So You Want to Lose Weight?

  • We live in a world where the energy of the food supply most frequently exceeds that of the opportunities for energy expenditure through physical activity.
  • Energy requirements actually change as weights change so it takes increasingly more exercise and reduced intakes to continue weight loss over time.
  • Eating a healthful diet that includes plenty of vegetable oils, fruits, vegetables, fish, and nuts, is more important than the percent of constituents…this is “mindful” eating and is fundamental to good health — the ultimate goal.

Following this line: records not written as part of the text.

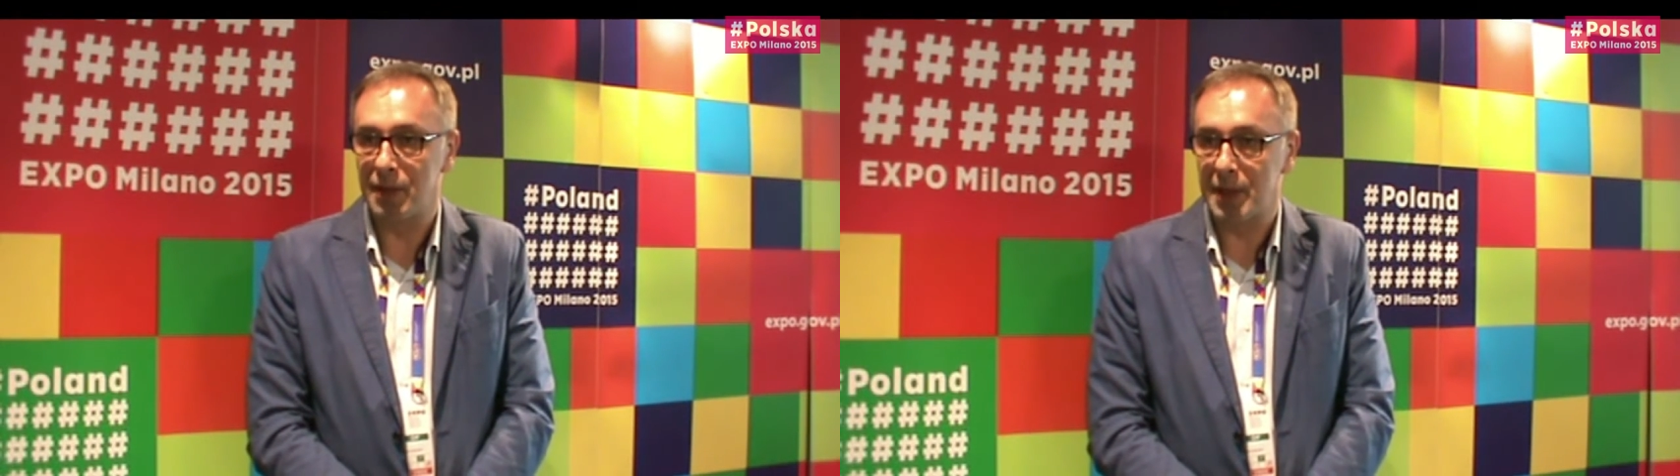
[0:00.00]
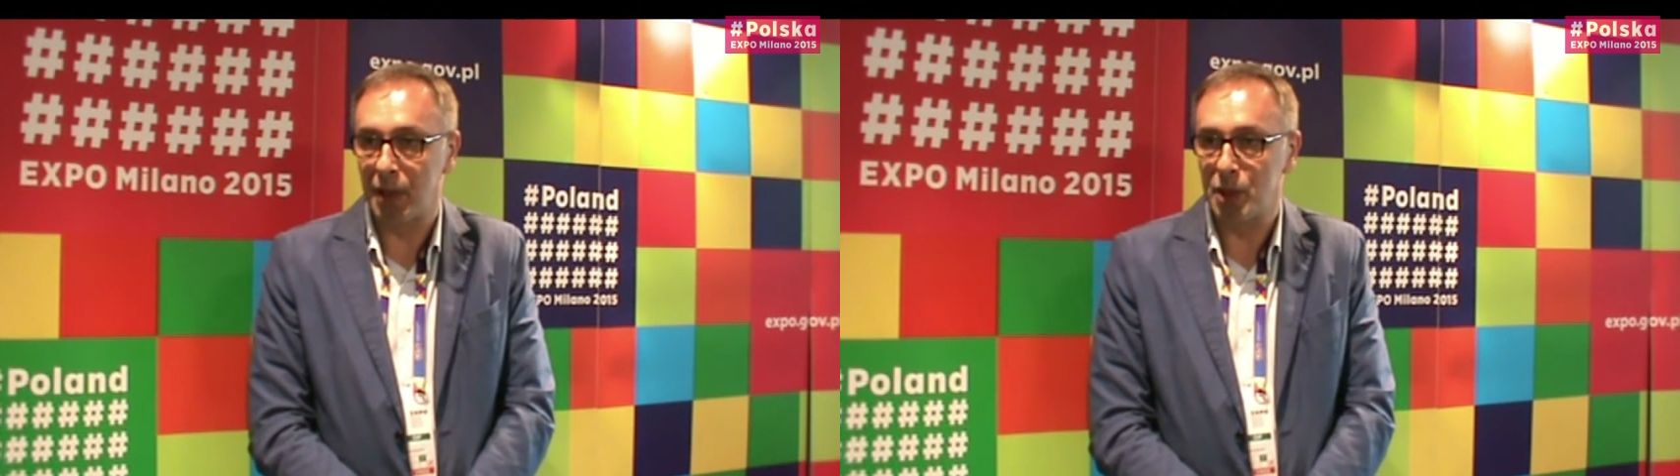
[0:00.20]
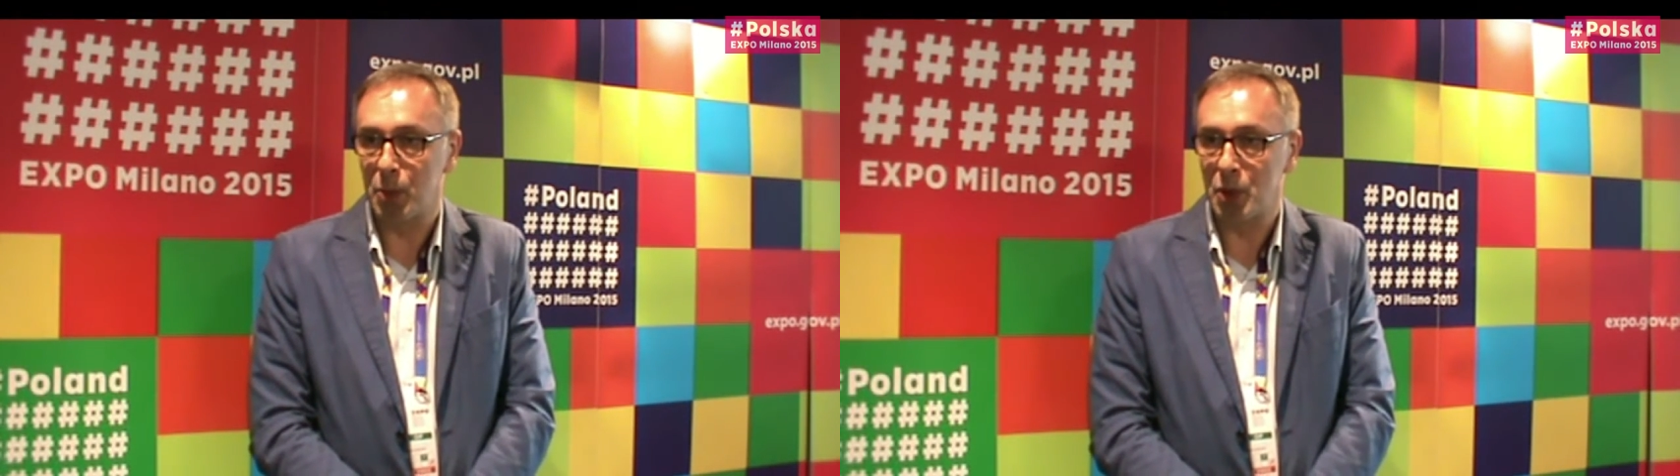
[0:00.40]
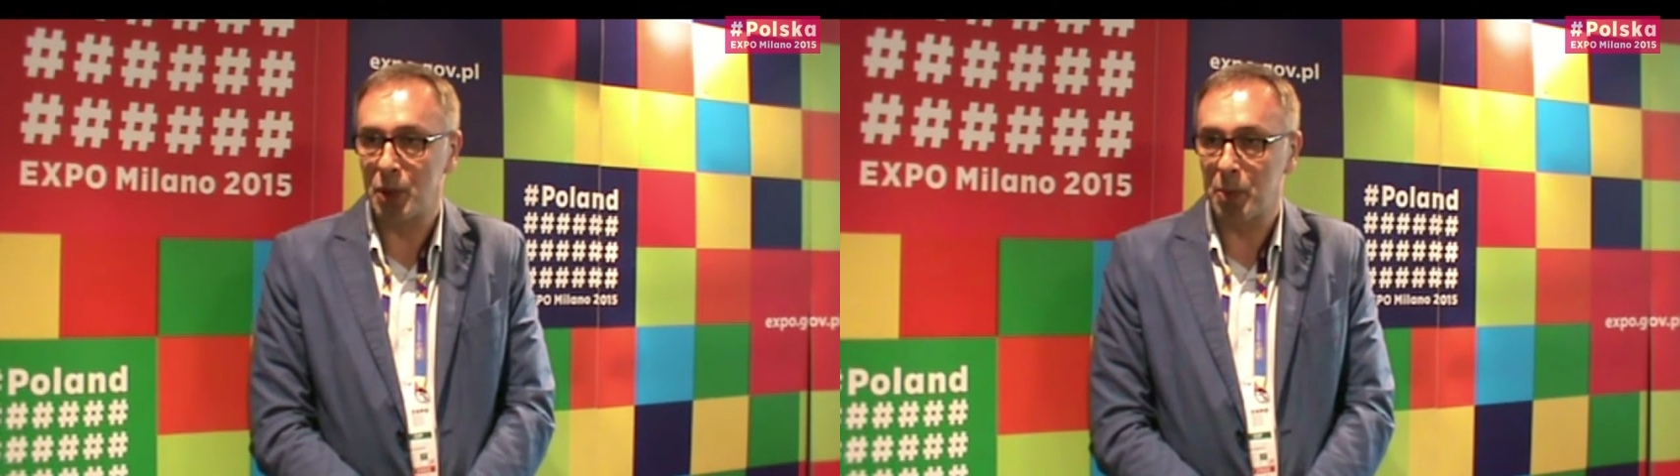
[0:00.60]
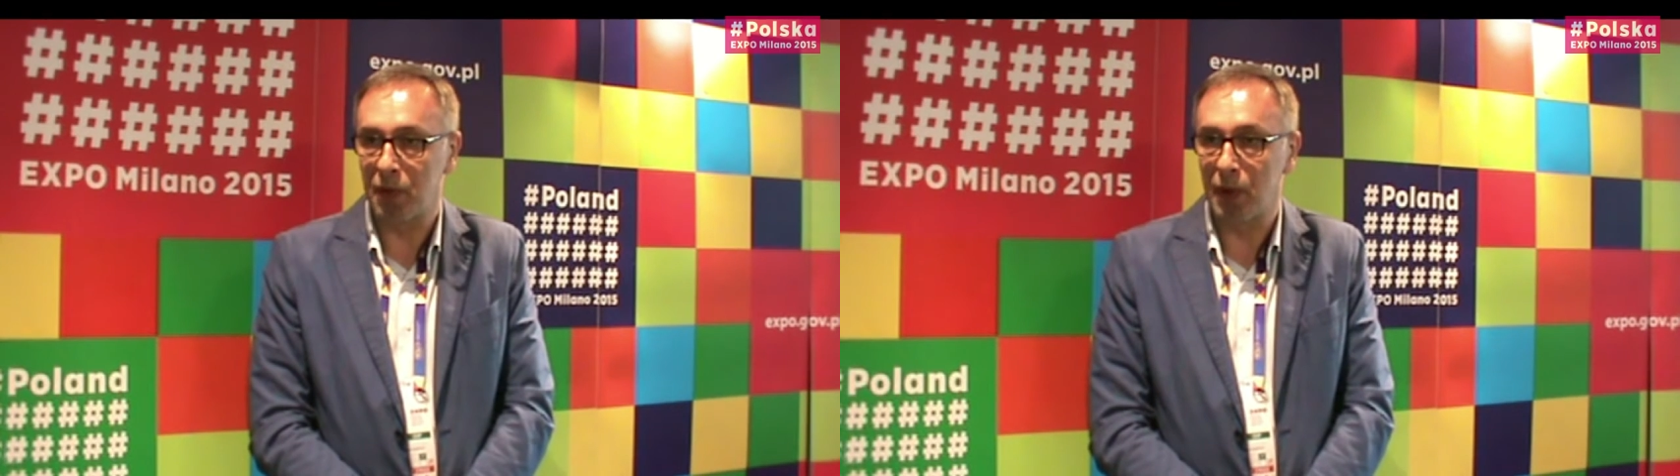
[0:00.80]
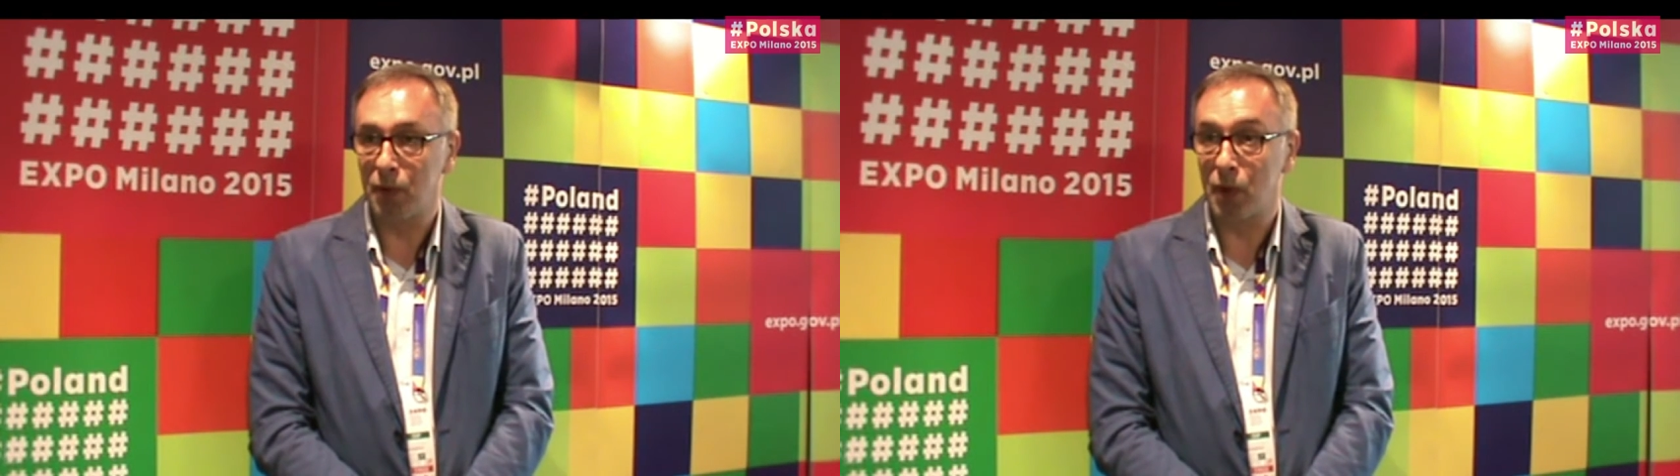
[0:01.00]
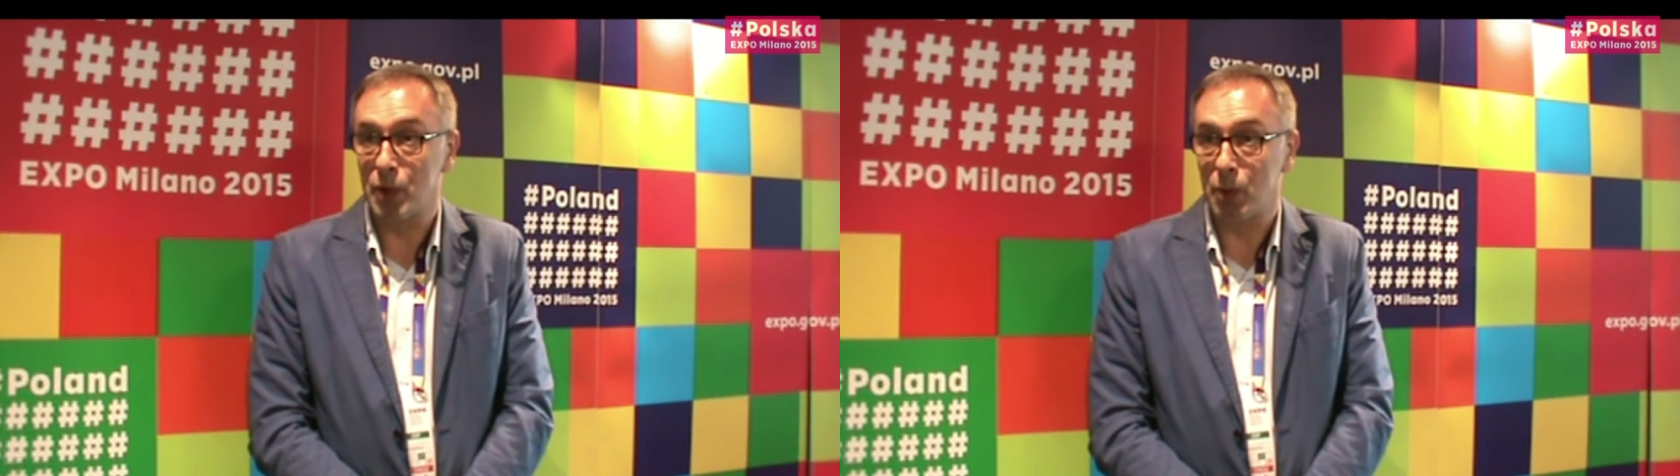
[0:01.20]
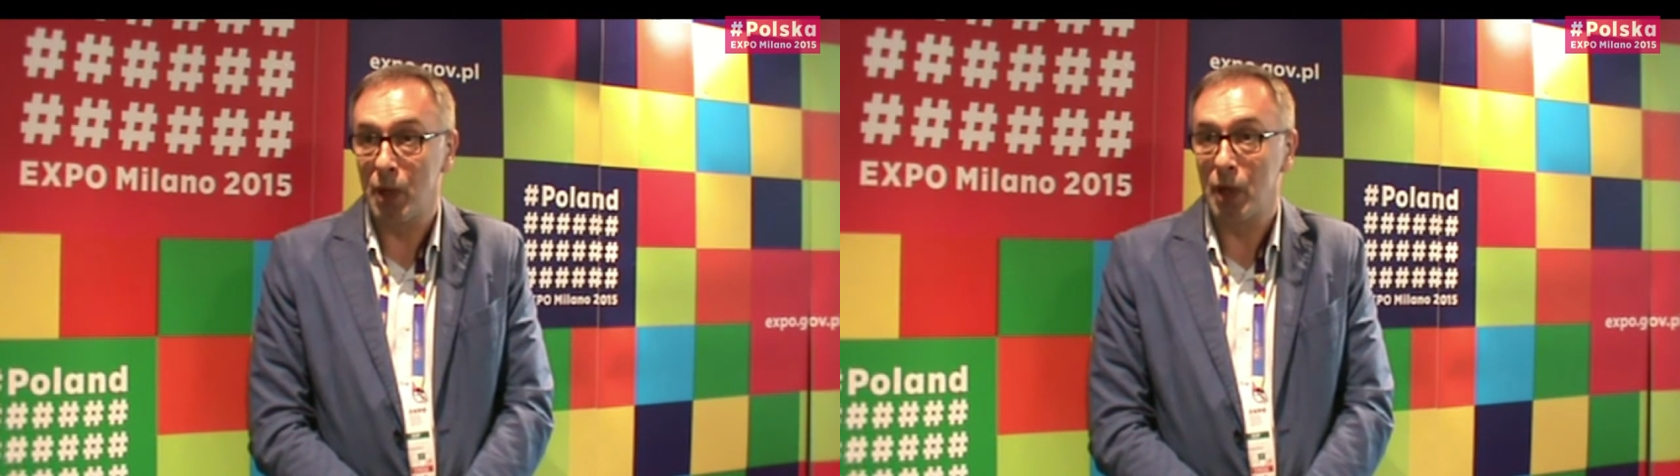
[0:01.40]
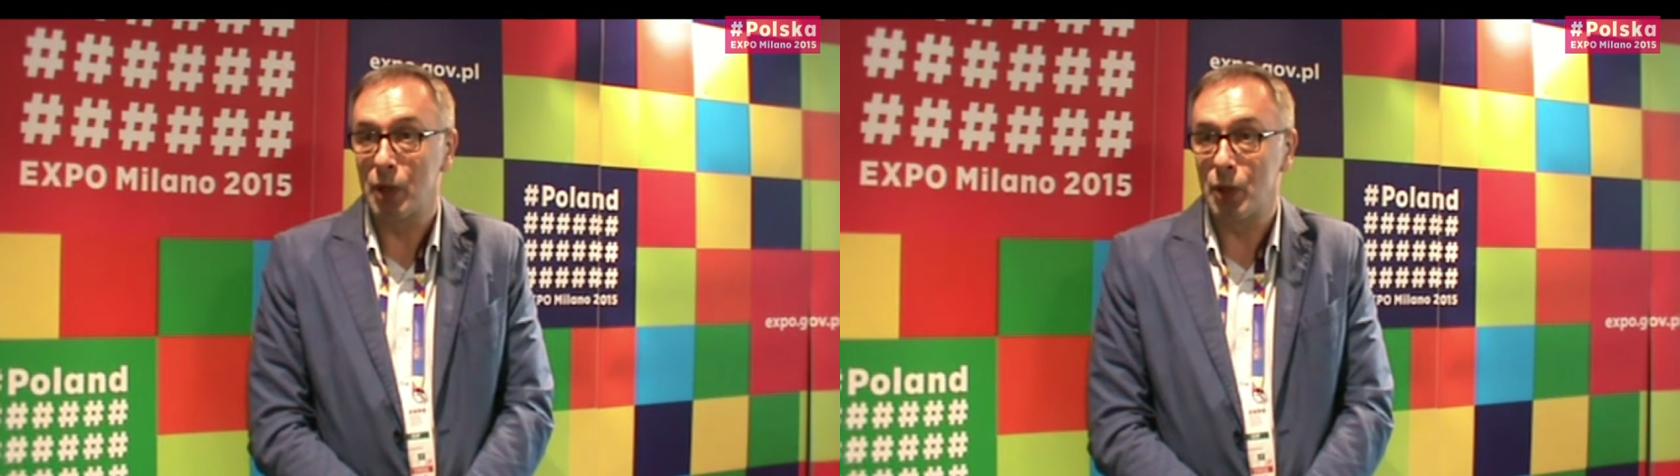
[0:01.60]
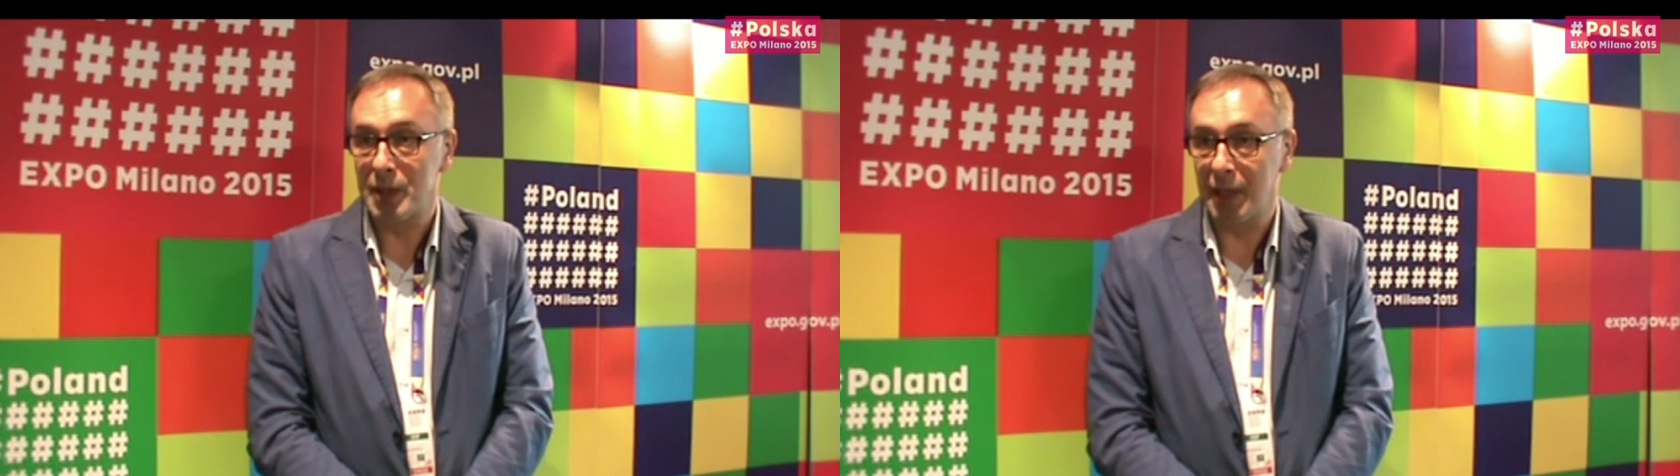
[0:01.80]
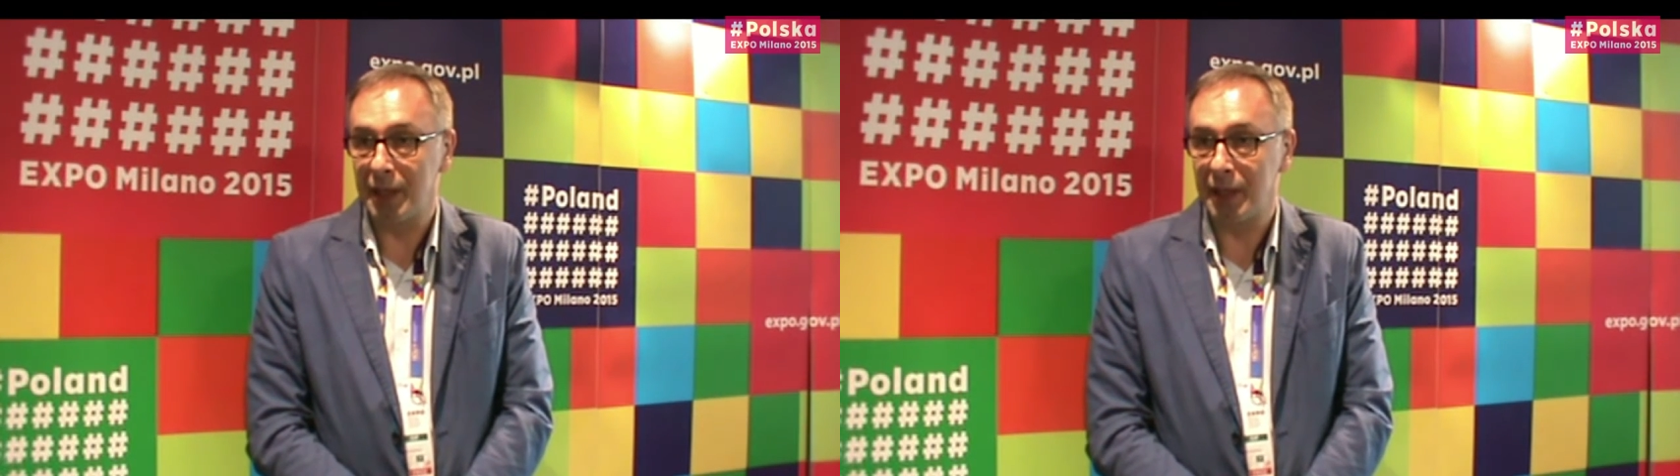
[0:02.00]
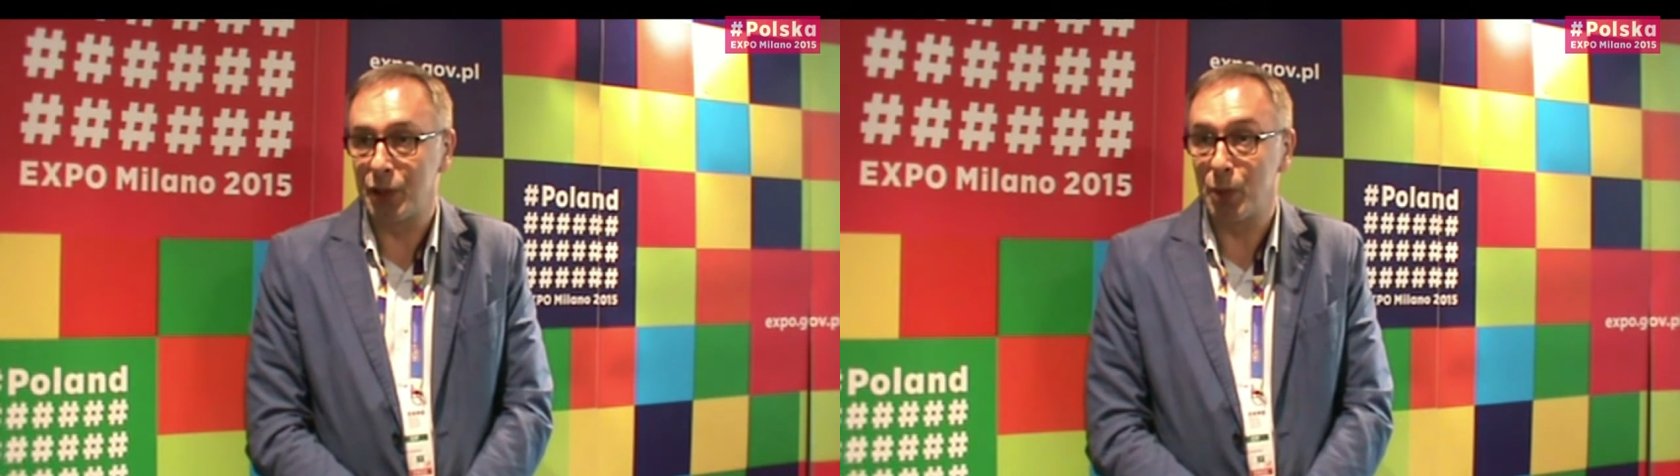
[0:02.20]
zwiedzający polski pawilon wchodzą do sali,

Overweight or obesity is much more than cosmetic. Health risks make attention to what and how we eat a critical part of the healthy lifestyle. Overweight status is a powerful factor affecting many aspects of health including: blood pressure, blood sugar, heart and cancer risks, gall bladder disease, sleep apnea and arthritis. The condition called insulin resistance is very responsive to nutrition and relates to prediabetes and type 2 diabetes. About half of Americans over age 20 have this condition.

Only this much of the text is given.